Toutefois, chez ces patients, une insuffisance circulatoire même modérée entraîne une hyperlactatémie sévère et prolongée.

Au cours du sepsis sévère, l’hyperlactatémie peut être en partie due à d’autres phénomènes que l’hypoxie cellulaire :

  • augmentation de la glycolyse aérobie ;
  • altération du métabolisme du pyruvate, par suite de l’inactivation de la pyruvate deshydrogénase.

Les organes enflammés (comme le poumon dans l’ARDS) peuvent contribuer davantage à l’élévation du lactate.

D’autres phénomènes peuvent contribuer à l’hyperlactatémie :

  • Le travail musculaire intense, comme au cours de l’exercice, de la crise d’épilepsie, de l’agitation ou même des frissons ;
  • l’hyperventilation : par l’augmentation du travail des muscles respiratoires et éventuellement

l’activation de la phosphofructokinase en cas d’alcalose ainsi que par la diminution éventuelle de la perfusion hépatique ;

  • le diabète décompensé (surtout en cas d’hypovolémie associée) ;
  • l’intoxication éthylique ;
  • certains cancers avancés (principalement suite à l’hypoxie du centre de la tumeur).

L’acidose lactique par elle-même ne doit pas être traitée. L’administration de bicarbonate a plutôt des effets défavorables.

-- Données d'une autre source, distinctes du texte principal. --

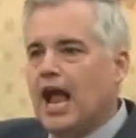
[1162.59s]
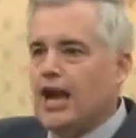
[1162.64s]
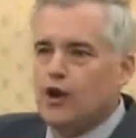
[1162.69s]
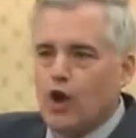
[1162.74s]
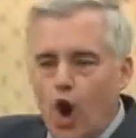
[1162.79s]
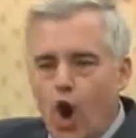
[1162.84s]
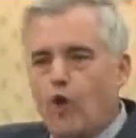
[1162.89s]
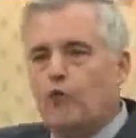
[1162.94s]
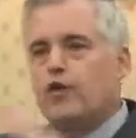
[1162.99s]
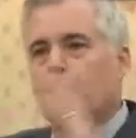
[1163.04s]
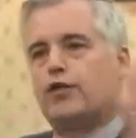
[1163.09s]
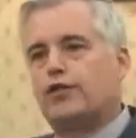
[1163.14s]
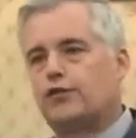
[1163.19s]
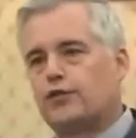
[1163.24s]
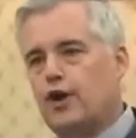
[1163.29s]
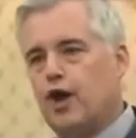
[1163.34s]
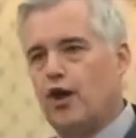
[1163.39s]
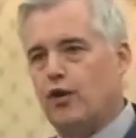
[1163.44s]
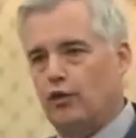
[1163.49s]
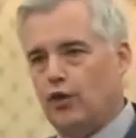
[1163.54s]
and
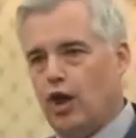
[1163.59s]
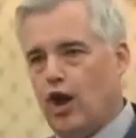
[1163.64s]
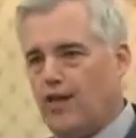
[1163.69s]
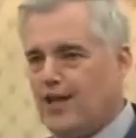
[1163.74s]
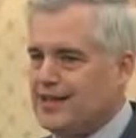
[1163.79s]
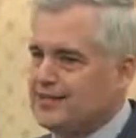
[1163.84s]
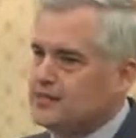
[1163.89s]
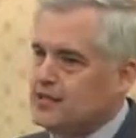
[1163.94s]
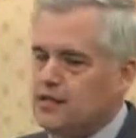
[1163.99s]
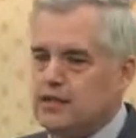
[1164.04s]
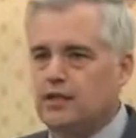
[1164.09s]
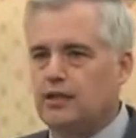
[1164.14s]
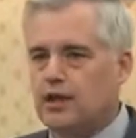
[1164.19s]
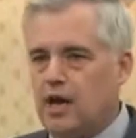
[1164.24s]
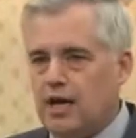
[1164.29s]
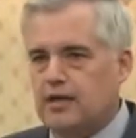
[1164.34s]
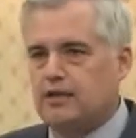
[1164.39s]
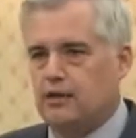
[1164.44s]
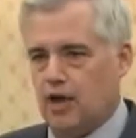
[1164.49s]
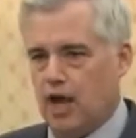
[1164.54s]
overthrow law. That's
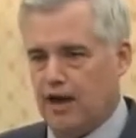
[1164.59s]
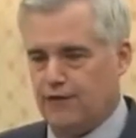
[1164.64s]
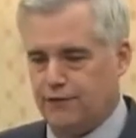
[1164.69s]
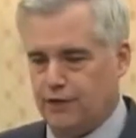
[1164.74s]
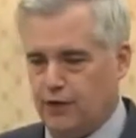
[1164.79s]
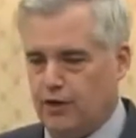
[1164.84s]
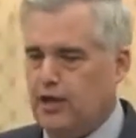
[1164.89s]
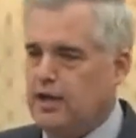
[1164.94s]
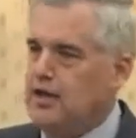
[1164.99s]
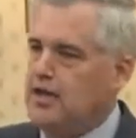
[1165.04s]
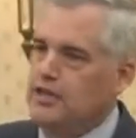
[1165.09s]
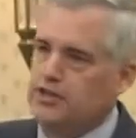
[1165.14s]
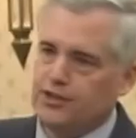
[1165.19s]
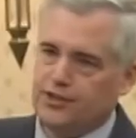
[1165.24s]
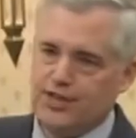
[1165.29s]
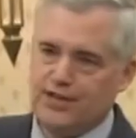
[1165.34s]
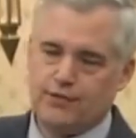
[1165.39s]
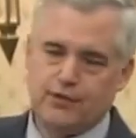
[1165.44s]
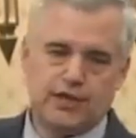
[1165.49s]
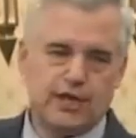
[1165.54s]
unlawful.
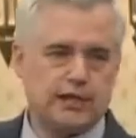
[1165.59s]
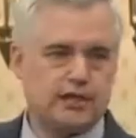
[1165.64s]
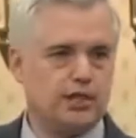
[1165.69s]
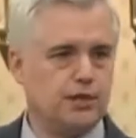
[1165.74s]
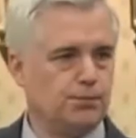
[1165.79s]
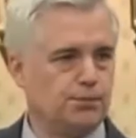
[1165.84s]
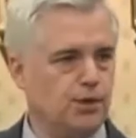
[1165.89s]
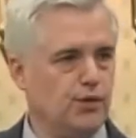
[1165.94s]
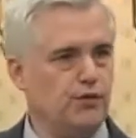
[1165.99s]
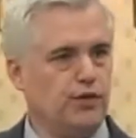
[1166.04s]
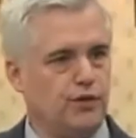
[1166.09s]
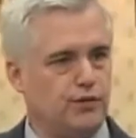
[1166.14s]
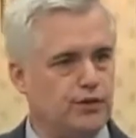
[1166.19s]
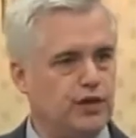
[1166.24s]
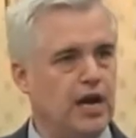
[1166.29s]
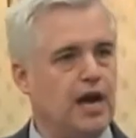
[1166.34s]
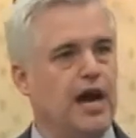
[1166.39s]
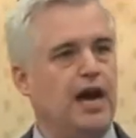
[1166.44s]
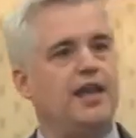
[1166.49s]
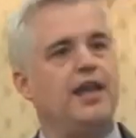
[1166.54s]
You'll never get the approval of
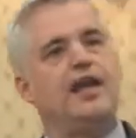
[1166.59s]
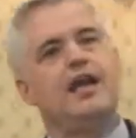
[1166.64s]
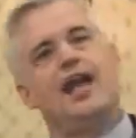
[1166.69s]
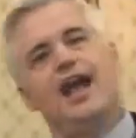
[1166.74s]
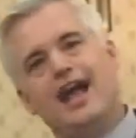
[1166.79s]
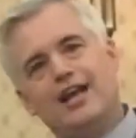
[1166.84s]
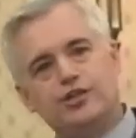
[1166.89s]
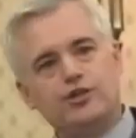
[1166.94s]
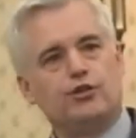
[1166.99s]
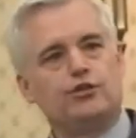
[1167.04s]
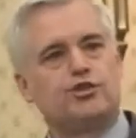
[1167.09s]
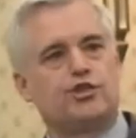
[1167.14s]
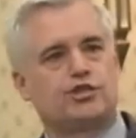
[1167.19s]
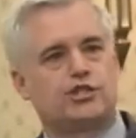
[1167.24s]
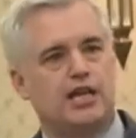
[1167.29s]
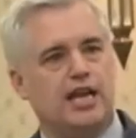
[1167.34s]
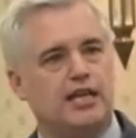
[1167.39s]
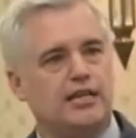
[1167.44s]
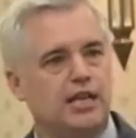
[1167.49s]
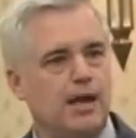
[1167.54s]
God, and you'll
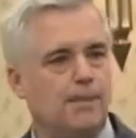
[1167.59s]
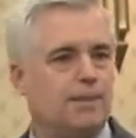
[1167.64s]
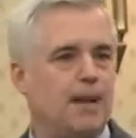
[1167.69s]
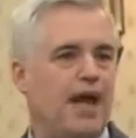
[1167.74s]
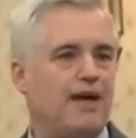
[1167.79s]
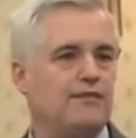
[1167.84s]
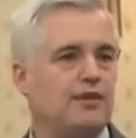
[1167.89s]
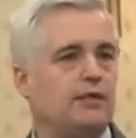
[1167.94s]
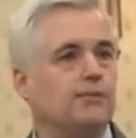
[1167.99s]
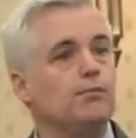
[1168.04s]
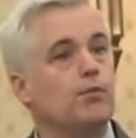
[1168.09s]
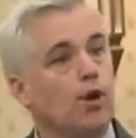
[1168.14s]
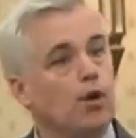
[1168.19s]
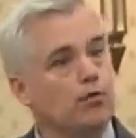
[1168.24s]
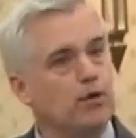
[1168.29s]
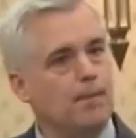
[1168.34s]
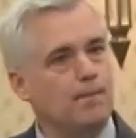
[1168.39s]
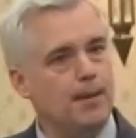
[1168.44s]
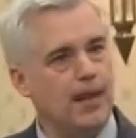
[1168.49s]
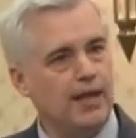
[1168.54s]
just end up having
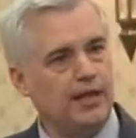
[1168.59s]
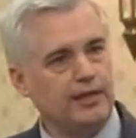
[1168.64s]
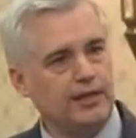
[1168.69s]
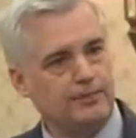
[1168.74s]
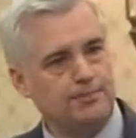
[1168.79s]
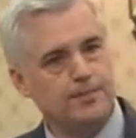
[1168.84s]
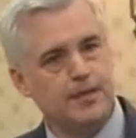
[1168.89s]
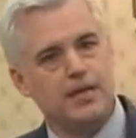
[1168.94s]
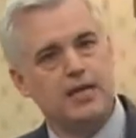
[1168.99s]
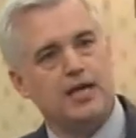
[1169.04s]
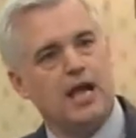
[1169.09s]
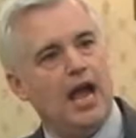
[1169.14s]
more rebellion.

L’administration de dichloroacétate peut diminuer les taux sanguins de lactate, mais n’améliore pas la mortalité.

Limitations de l'hyperlactatémie dans le diagnostic d'insuffisance circulatoire aiguë

  1. Le lactate sanguin peut être dû non seulement à une production accrue, mais aussi à une altération de l'élimination, en présence d'insuffisance hépatique
  2. Les changements de lactatémie sont trop lents pour pouvoir directement guider le traitement
  3. L'hyperlactatémie dans le sepsis peut être due à d'autres facteurs que l'hypoxie tissulaire
  4. L'hyperlactatémie est un paramètre global, qui ne senseigne pas sur la perfusion individuelle des organes

 

Augmentation de la PCO2 veineuse et augmentation de la différence veino-artérielle en PCO2

La stagnation du sang dans les capillaires entraîne une accumulation de PCO2 produite.

La production accrue d’ions H + au cours de l’hypoxie cellulaire peut contribuer à augmenter la production de CO2.

L’accumulation de PCO2 peut aussi être mesurée au niveau de la muqueuse gastrique, par la mise en place d’une sonde gastrique équipée d’un ballonnet perméable à la PCO2.

On mesure alors la PCO2 de la muqueuse gastrique (PgCO2) par tonométrie.

Un gradient élevé entre la PgCO2 et la PaCO2 suggère une altération des apports en oxygène à la muqueuse gastrique au cours des états d’insuffisance circulatoire.

La tonométrie sublinguale peut apporter des informations comparables en mesurant la PslCO2 en présentant moins de limitations pratiques.